What to produce: Repeat every record word for word and omit the images.
● ● ●
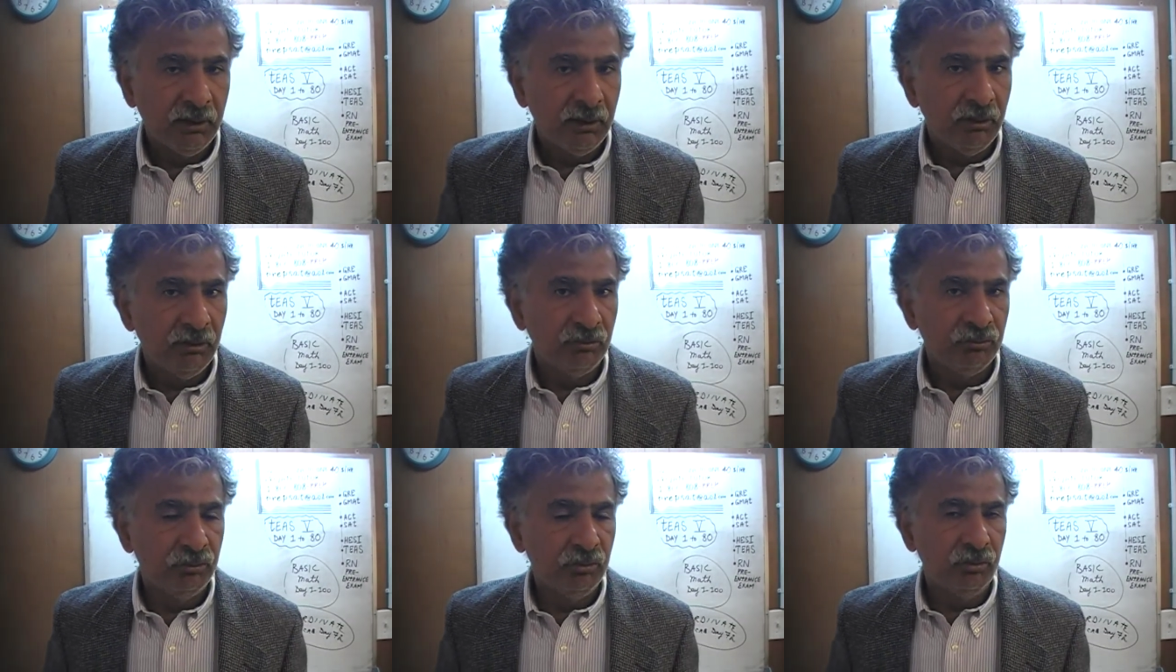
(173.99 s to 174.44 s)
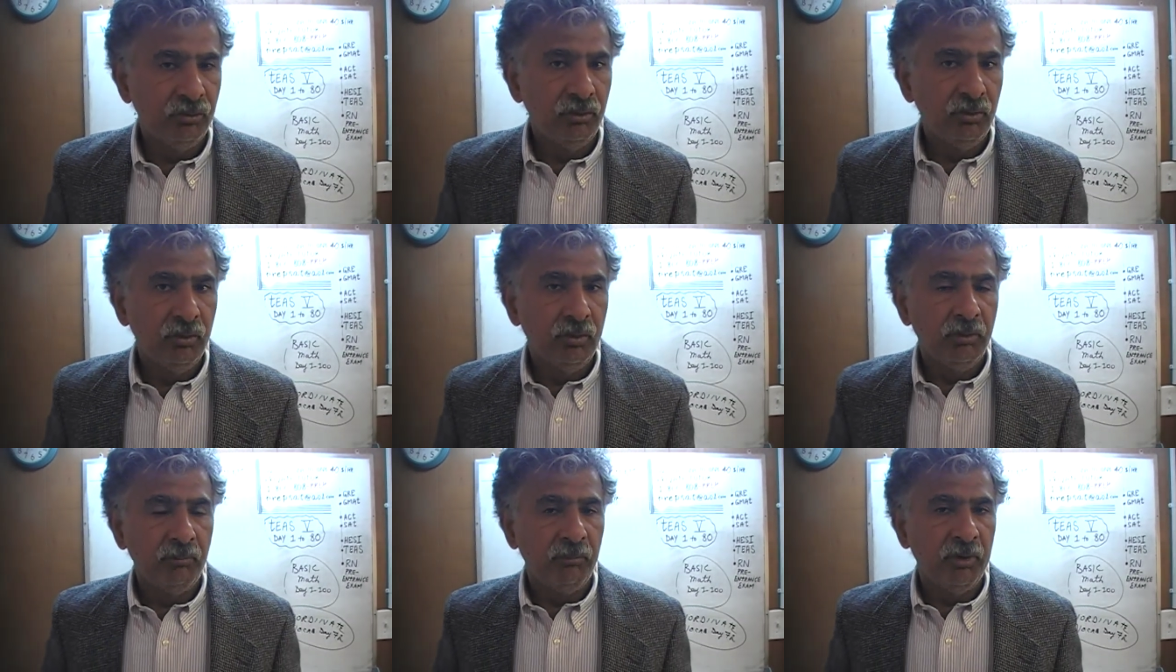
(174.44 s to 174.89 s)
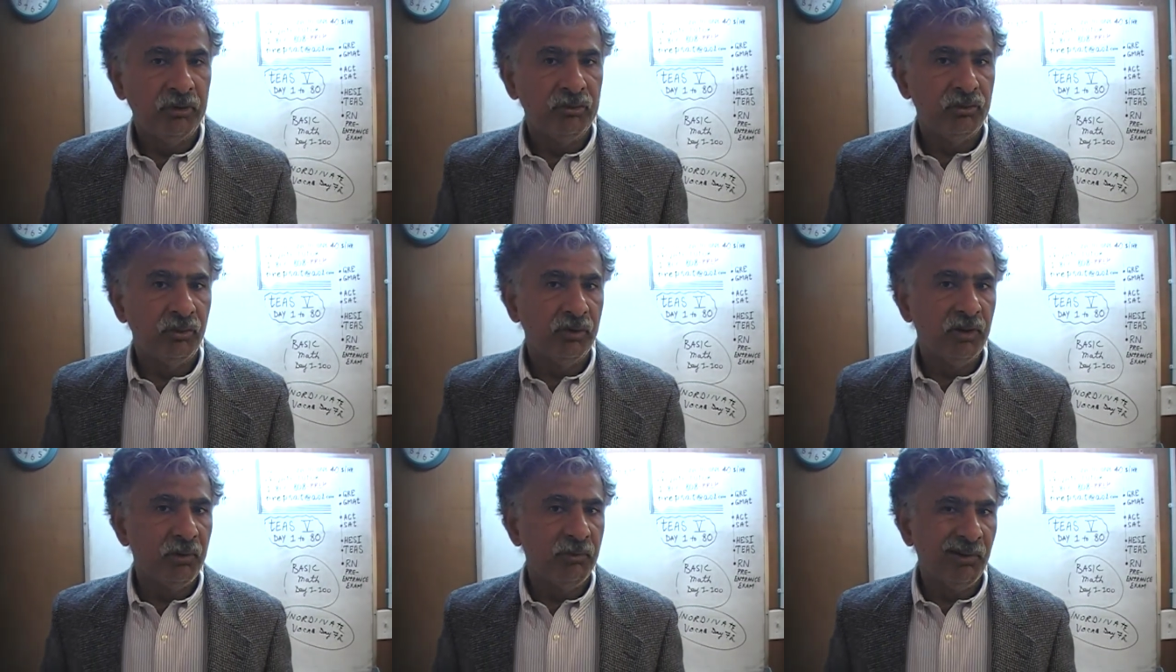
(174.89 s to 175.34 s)
is to make
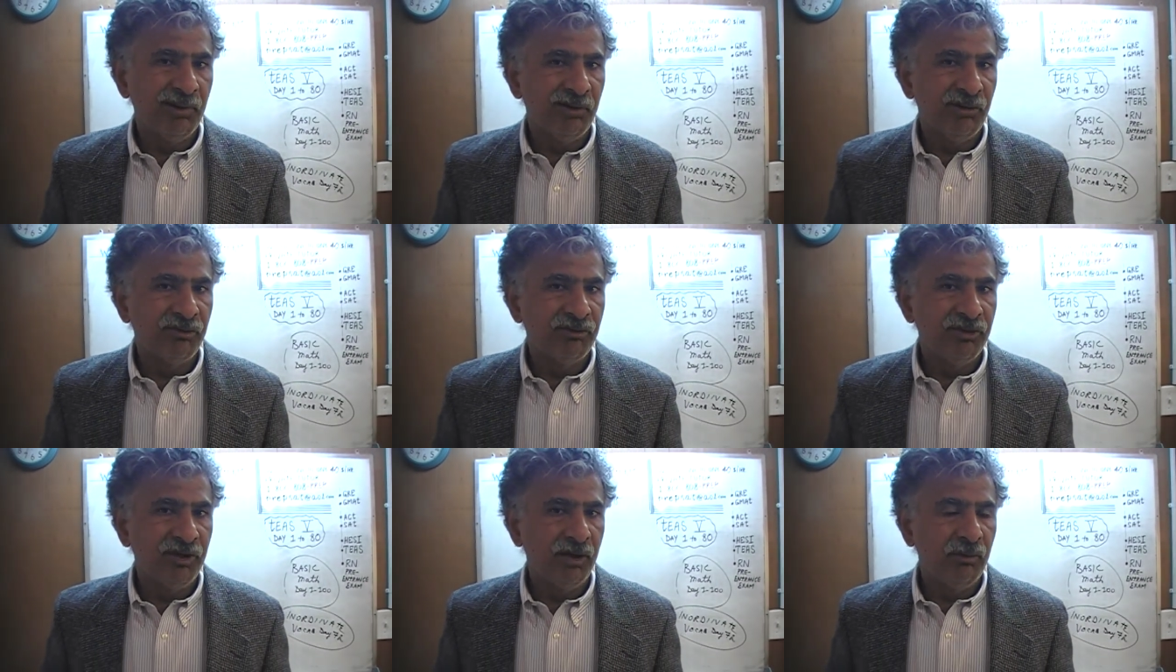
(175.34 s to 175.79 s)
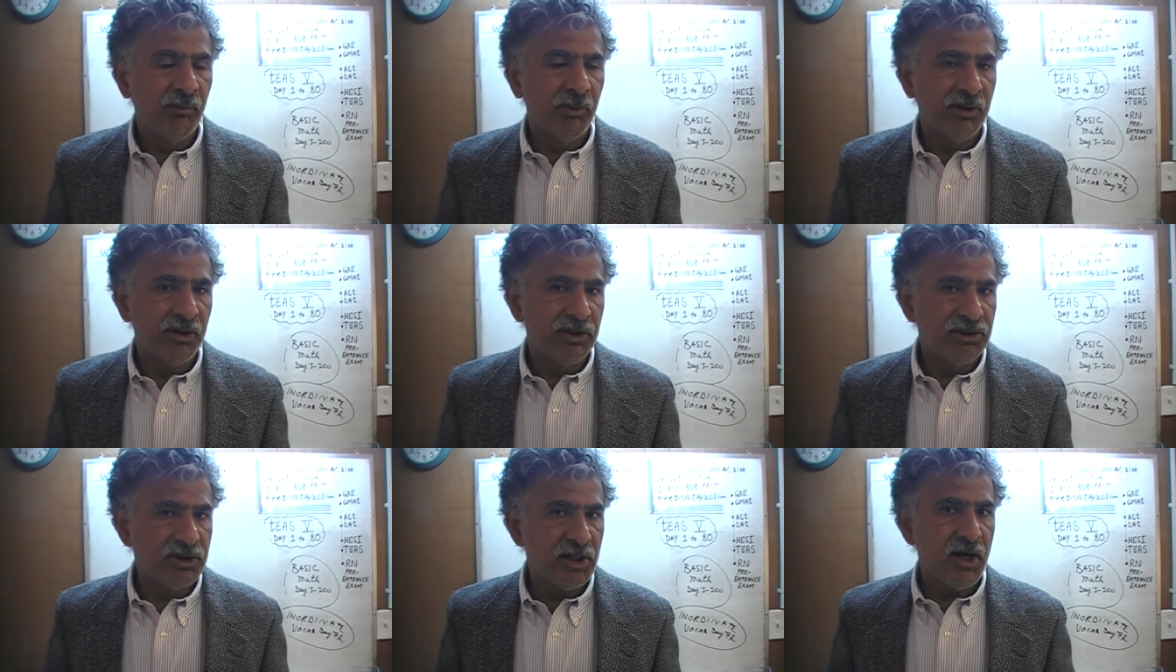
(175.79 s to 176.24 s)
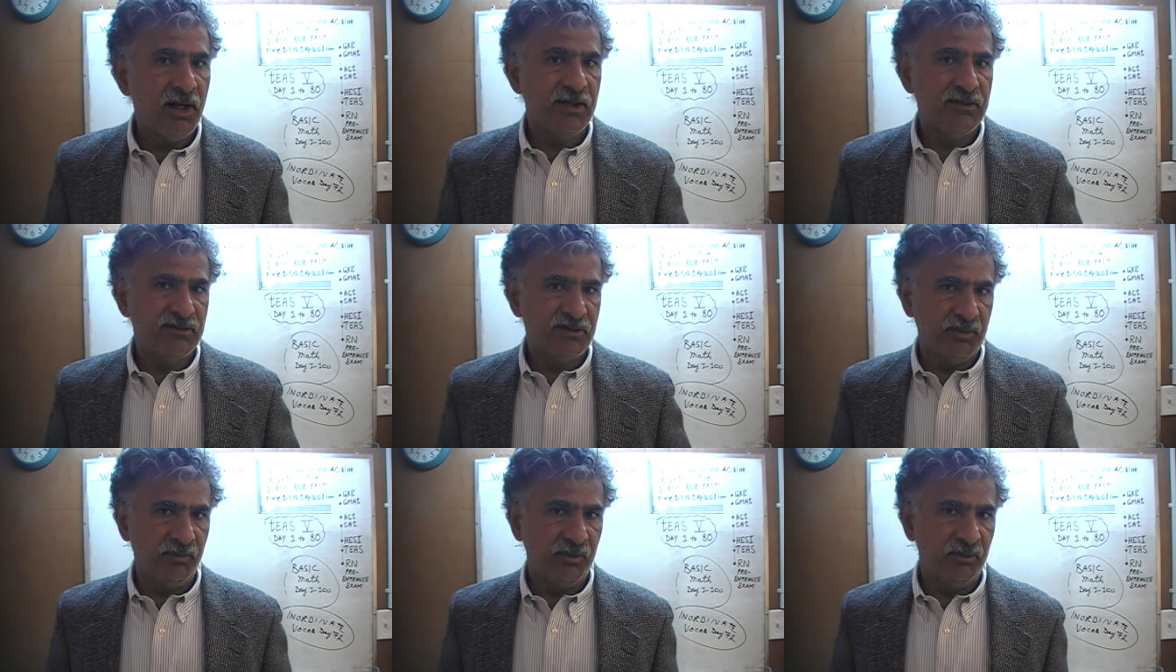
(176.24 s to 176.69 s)
sure that we understand where the chart
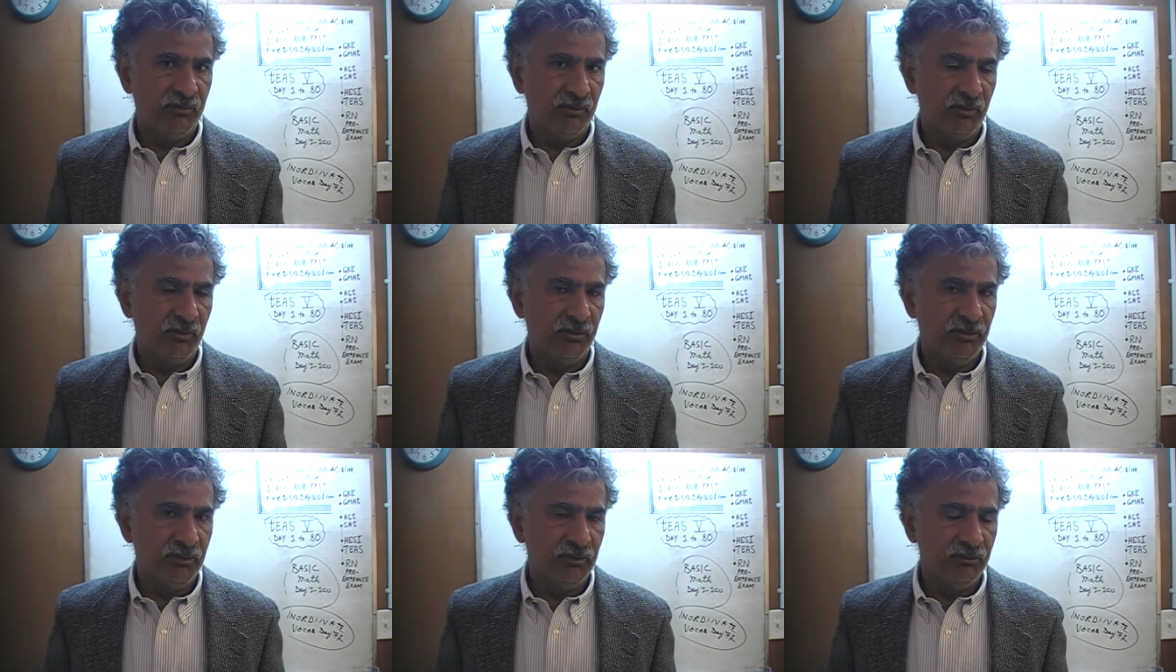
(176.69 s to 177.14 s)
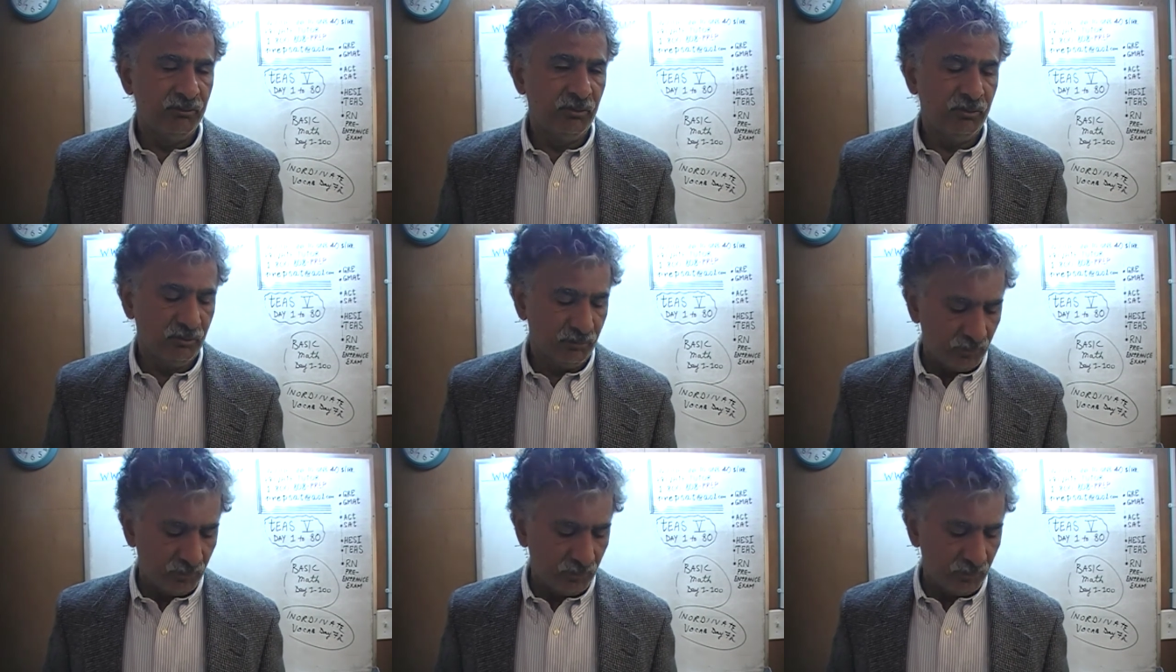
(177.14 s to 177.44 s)
is coming from, so,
● ● ●
Answer space:
(173.99 s to 174.44 s)
(174.44 s to 174.89 s)
(174.89 s to 175.34 s)
is to make
(175.34 s to 175.79 s)
(175.79 s to 176.24 s)
(176.24 s to 176.69 s)
sure that we understand where the chart
(176.69 s to 177.14 s)
(177.14 s to 177.44 s)
is coming from, so,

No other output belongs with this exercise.